Hier wird wirklich deutlich, es geht heute mit diesem Thema "Licht" ums Eingemachte des Lebens und des Glaubens, und das ist es: "Lebt als Kinder des Lichts; die Frucht des Lichts ist lauter Güte und Gerechtigkeit und Wahrheit." – ich habe diesen Vers von hinten aufgezogen, denn ich werbe um die Wahrheit und die Wahrhaftigkeit, mit der wir dem Leben und uns selber begegnen sollen, wenn wir dem Glauben an Christus das abgewinnen wollen, was seine große Kraft bedeutet. Wer Christus sehen will, wer Gottes Güte verstehen will, der muss der Wahrheit ins Auge sehen, der muss wahrhaftig mit sich und mit dem Leben und mit der Welt sein.

Und wenn wir der Wahrheit ins Auge sehen, dann sehen wir Licht, viel Licht – wir sehen Wunderbares und Schönes, wir sehen die Bereicherungen unseres Lebens, die Menschen, die so viel geben und gegeben haben, wir sehen die Momente, die unserem Leben ein Schatz geworden sind und wenn wir uns das alles ansehen, dann können wir uns nicht vorstellen, dass es uns auch genommen werden kann – aber manchmal ist es so.

Das Wunderbare und Schöne können wir nicht festhalten, sondern es wird uns auch genommen, wir scheinen es zu verlieren – und darum müssen wir eben auch von der anderen Seite sprechen, weil es unsere Erfahrung ist. Wenn wir das Leben in Wahrheit und Wahrhaftigkeit ansehen, dann sehen wir eben auch das Dunkle und das Bedrohliche, den Schmerz und die Vergänglichkeit, die Schuld und das Böse.

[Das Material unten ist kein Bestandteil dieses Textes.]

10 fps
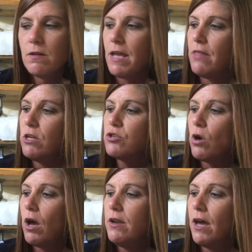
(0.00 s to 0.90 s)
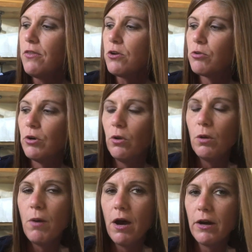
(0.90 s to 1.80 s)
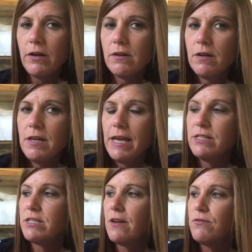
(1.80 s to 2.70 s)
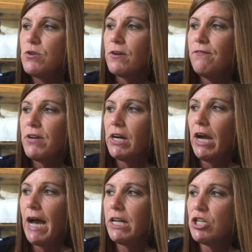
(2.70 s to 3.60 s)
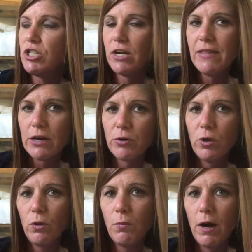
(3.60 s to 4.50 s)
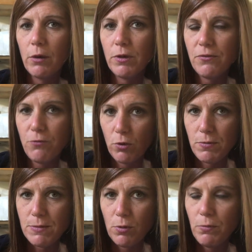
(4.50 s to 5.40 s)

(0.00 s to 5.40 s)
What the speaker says: And then draw another granola bar and see if you can figure out how to share that granola bar with 4 people,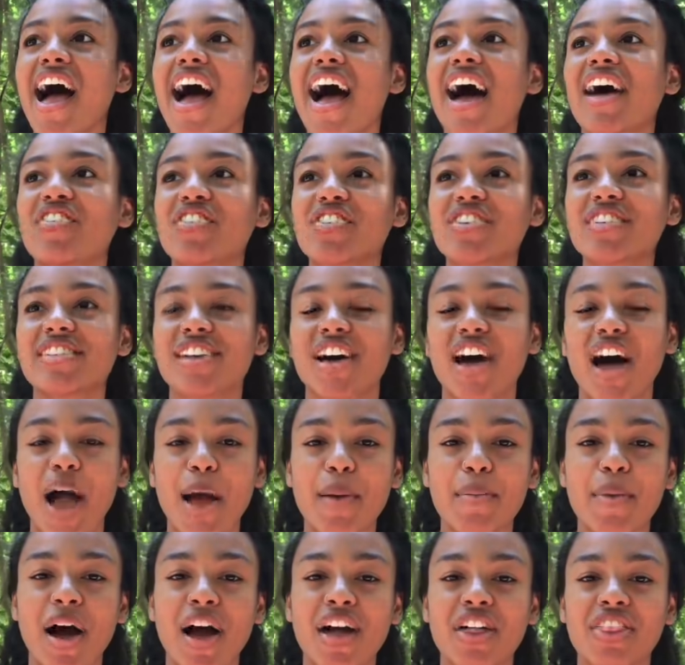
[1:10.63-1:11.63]
at the
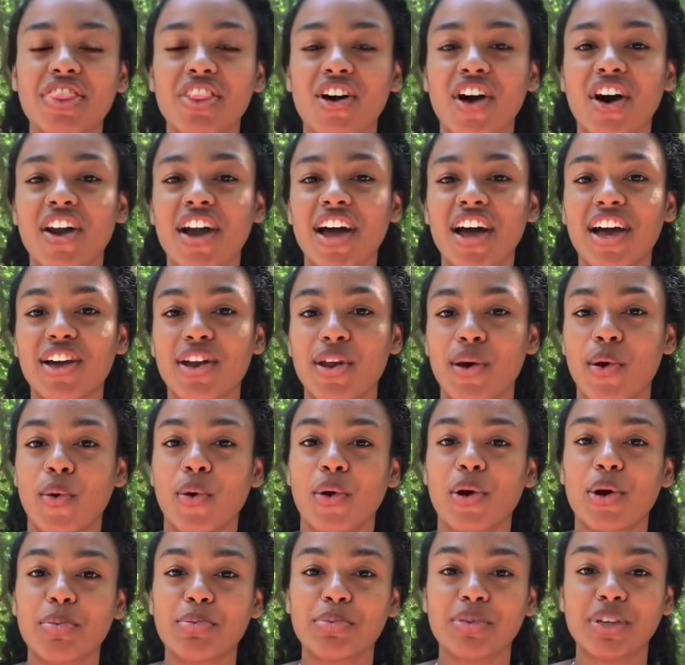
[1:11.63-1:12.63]
time I thought I had
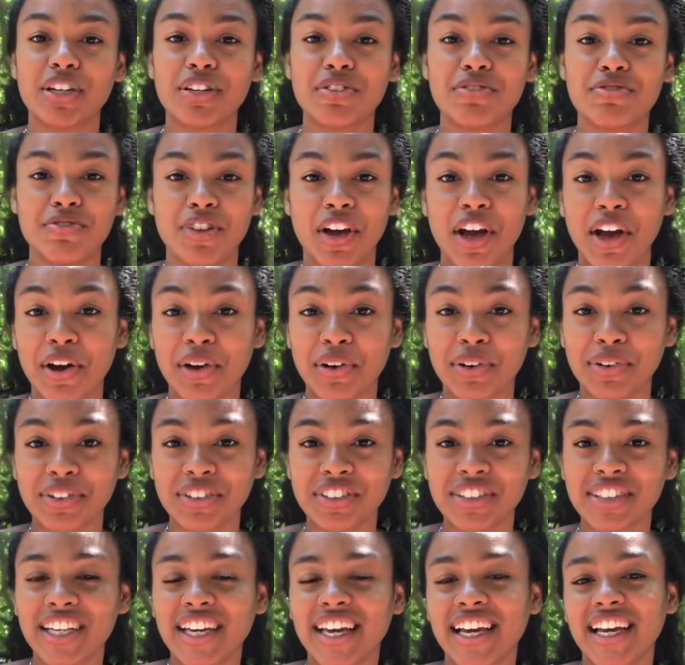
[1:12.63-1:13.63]
horribly
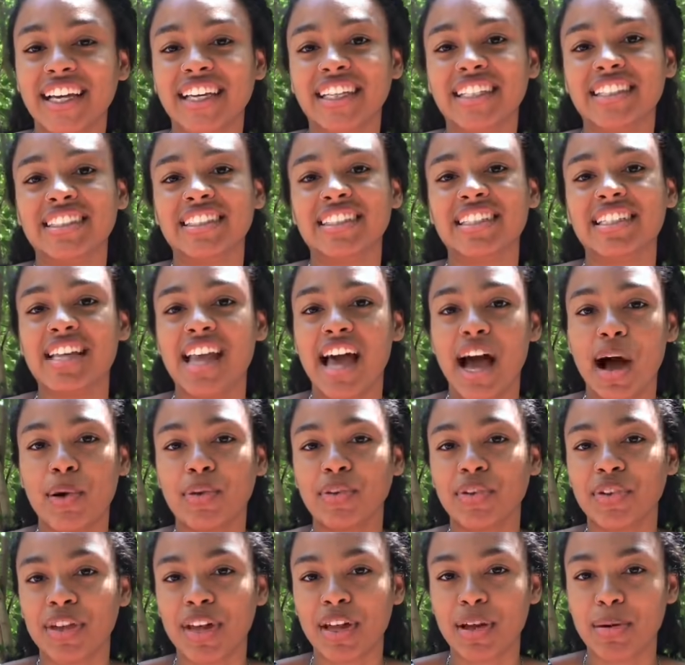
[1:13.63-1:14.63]
failed, and now
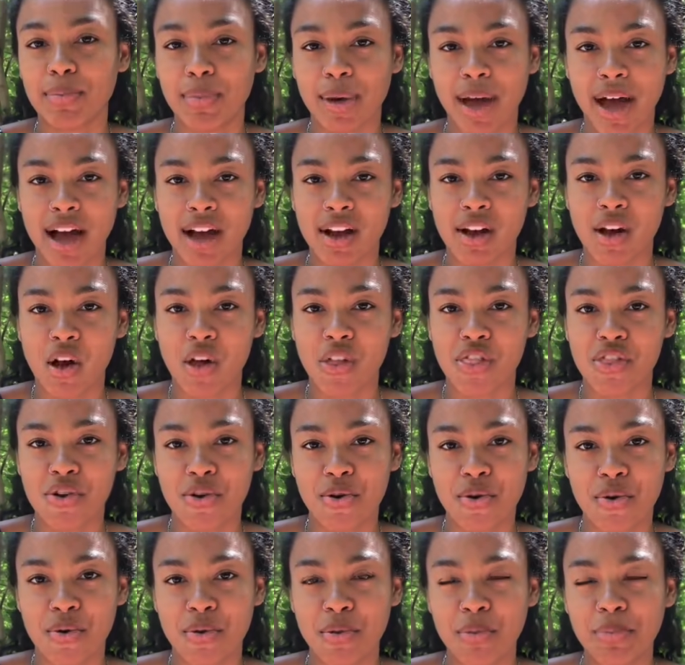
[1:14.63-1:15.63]
looking back on the
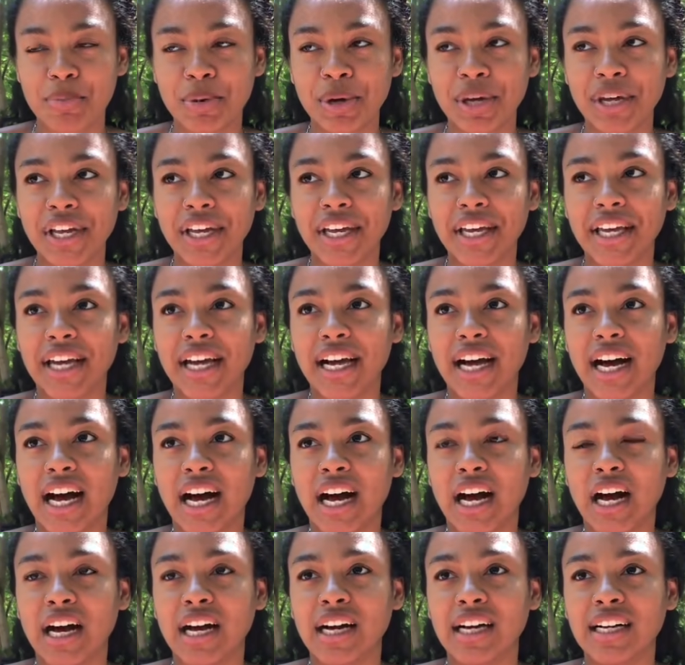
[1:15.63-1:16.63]
hoop,
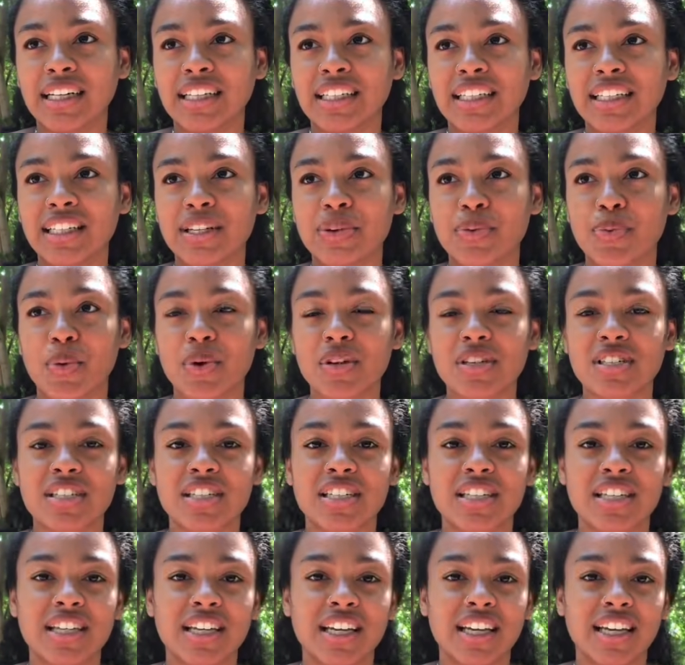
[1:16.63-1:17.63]
it
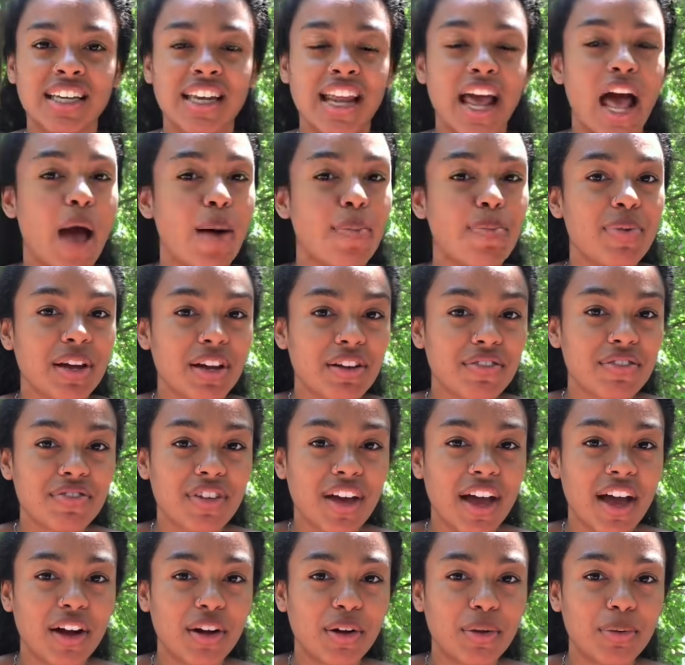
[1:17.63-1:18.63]
wasn't an epic
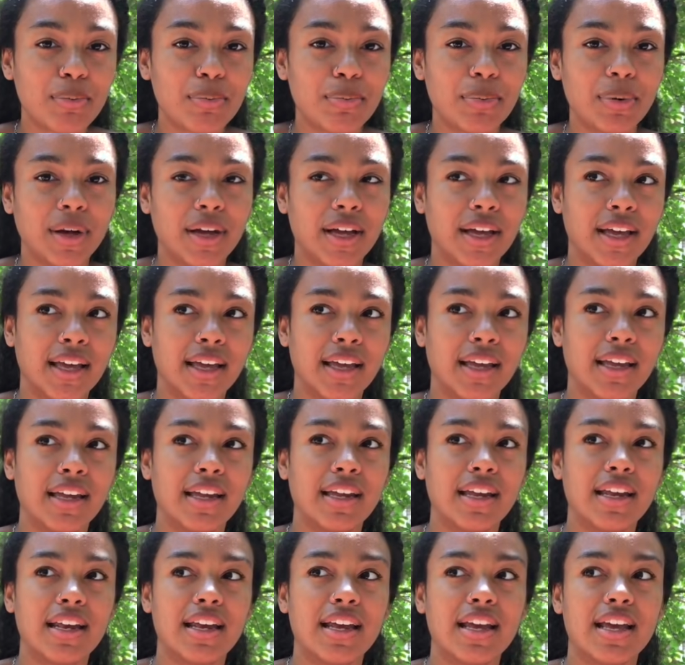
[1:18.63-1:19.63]
fail, but
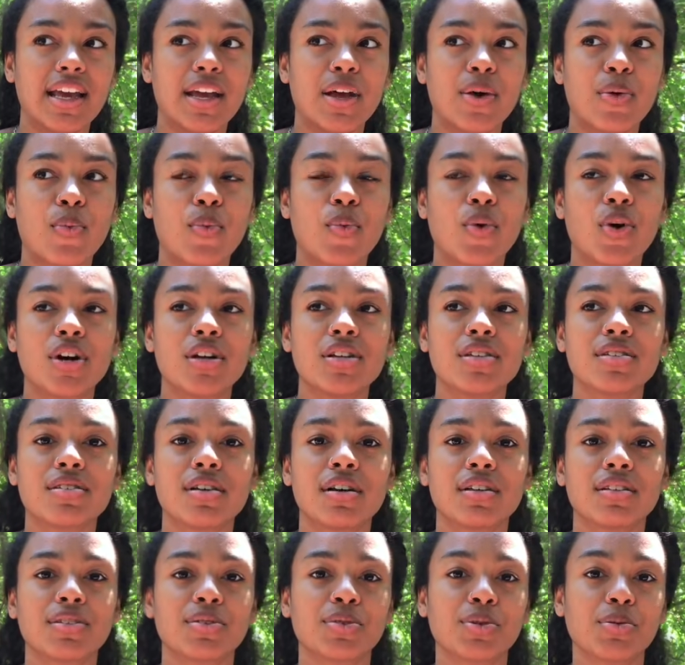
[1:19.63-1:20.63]
it was
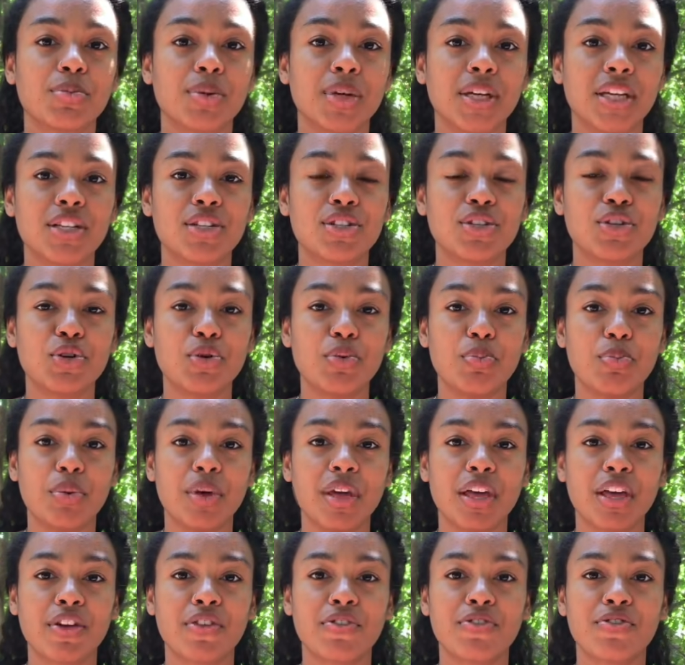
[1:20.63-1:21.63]
a little bit too
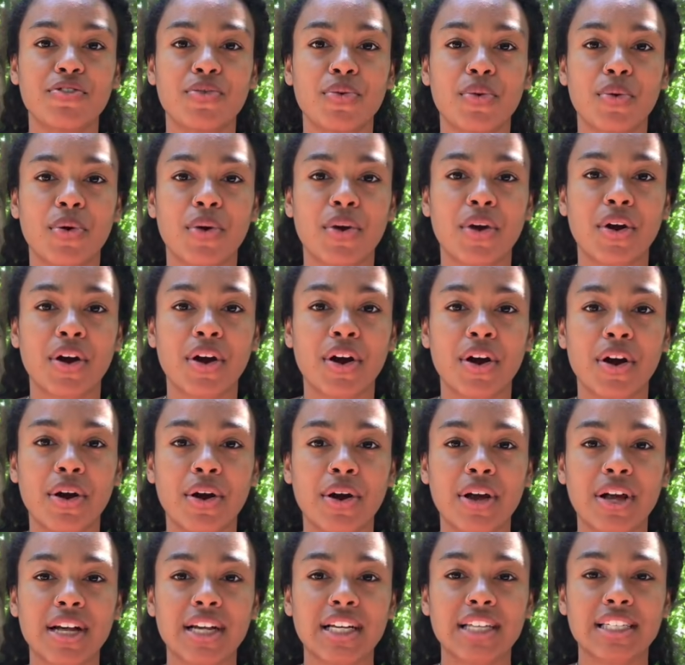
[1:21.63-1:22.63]
big for
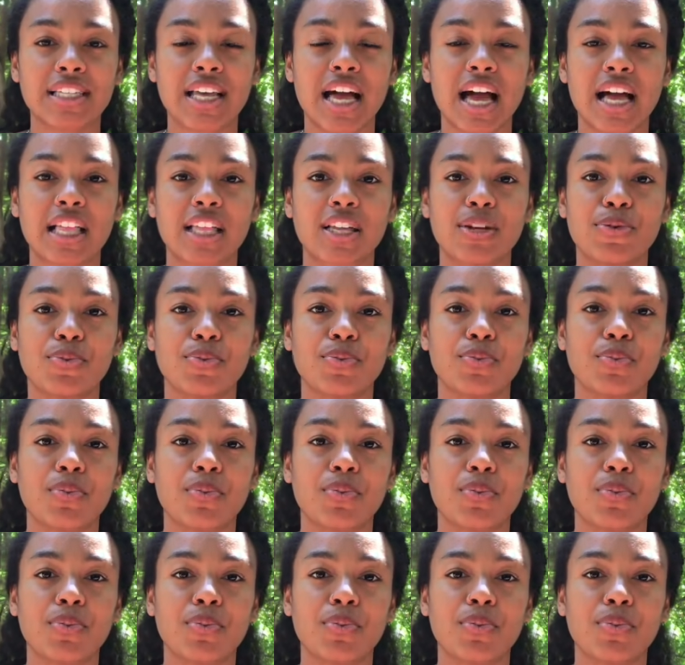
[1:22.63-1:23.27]
exactly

Und mit diesem wahrhaftigen Blick sollen wir Kinder des Lichts sein, nicht als moralische Forderung, diese Welt zu verbessern, sondern dieser Vers "Lebt als Kinder des Lichts; die Frucht des Lichts ist lauter Güte und Gerechtigkeit und Wahrheit.", fordert uns auf, unserem Glauben die Kraft zuzutrauen, die er hat. Der Glaube kann das letzte sein, was uns bleibt. Alles andere kann uns genommen werden, der Glaube wird am meisten gefordert, wenn wir mit leeren Händen vor unserem Leben stehen.

Das tun wir zum großen Glück lange nicht immer, oft dürfen wir die Fülle des Lebens schöpfen. Aber diese Fülle wird zu einem großen Geschenk, wenn wir auch Leere kennen. Und auch wenn wir in Fülle leben dürfen, so ist doch das Leben bedroht, das sehen wir jeden Tag, nicht nur in den Nachrichten. Die Finsternis ist gegenwärtig und wir haben die Verantwortung, das Licht unseres Glaubens zu verteilen, auszustrahlen und natürlich erstmal selber zu glauben.

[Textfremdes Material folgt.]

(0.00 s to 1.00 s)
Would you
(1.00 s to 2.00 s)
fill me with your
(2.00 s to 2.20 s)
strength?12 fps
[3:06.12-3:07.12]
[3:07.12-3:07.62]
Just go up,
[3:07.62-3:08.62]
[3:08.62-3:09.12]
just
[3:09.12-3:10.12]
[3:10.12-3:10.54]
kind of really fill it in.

Aber das können wir nicht einfach so, weil wir es uns vornehmen, oder weil es die Bibel von uns fordert. Wir brauchen unsere "Kinder des Lichts", die es uns vorleben, die es uns zeigen und erzählen, dass der Glaube tragfähig ist für alle Seiten des Lebens. "Die Frucht des Lichts ist lauter Güte, Gerechtigkeit und Wahrheit!", diese Frucht kann nur in der Gemeinschaft wachsen, im Geben und Nehmen des Lichtes und im Teilen und gemeinsamen Tragen.

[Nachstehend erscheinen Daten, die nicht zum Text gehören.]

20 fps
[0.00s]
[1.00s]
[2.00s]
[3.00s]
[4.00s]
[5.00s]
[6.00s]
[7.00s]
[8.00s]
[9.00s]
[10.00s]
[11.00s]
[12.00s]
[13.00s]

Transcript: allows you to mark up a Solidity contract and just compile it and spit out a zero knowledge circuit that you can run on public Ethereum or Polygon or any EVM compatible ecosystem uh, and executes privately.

In meinen ersten Tagen als Propst im Kirchenkreis Hamburg-West/Südholstein durfte ich miterleben, dass Grundsteinlegung und Richtfest des Emmaus-Hospizes hier in Blankenese sehr fröhlich und lebendig gefeiert wurden. Ein Haus mitten in der Gemeinde, nicht nur geografisch, sondern auch in der Überzeugung mitten in der Gemeinschaft der Christen. Das ist für mich ein wunderbares Beispiel für die Kinder des Lichts, die Verantwortung übernehmen mitten im Leben, mitten im Ort, mitten in der Gemeinde. Das Sterben ist eine Wahrheit des Lebens, die immer mehr aus unserem Leben verdrängt wird, darum ist es überaus sinnvoll, wenn die Kinder des Lichts, dem Sterben eine Würde geben, weil sie den Sterbenden mit Güte, Gerechtigkeit und Wahrheit begegnen.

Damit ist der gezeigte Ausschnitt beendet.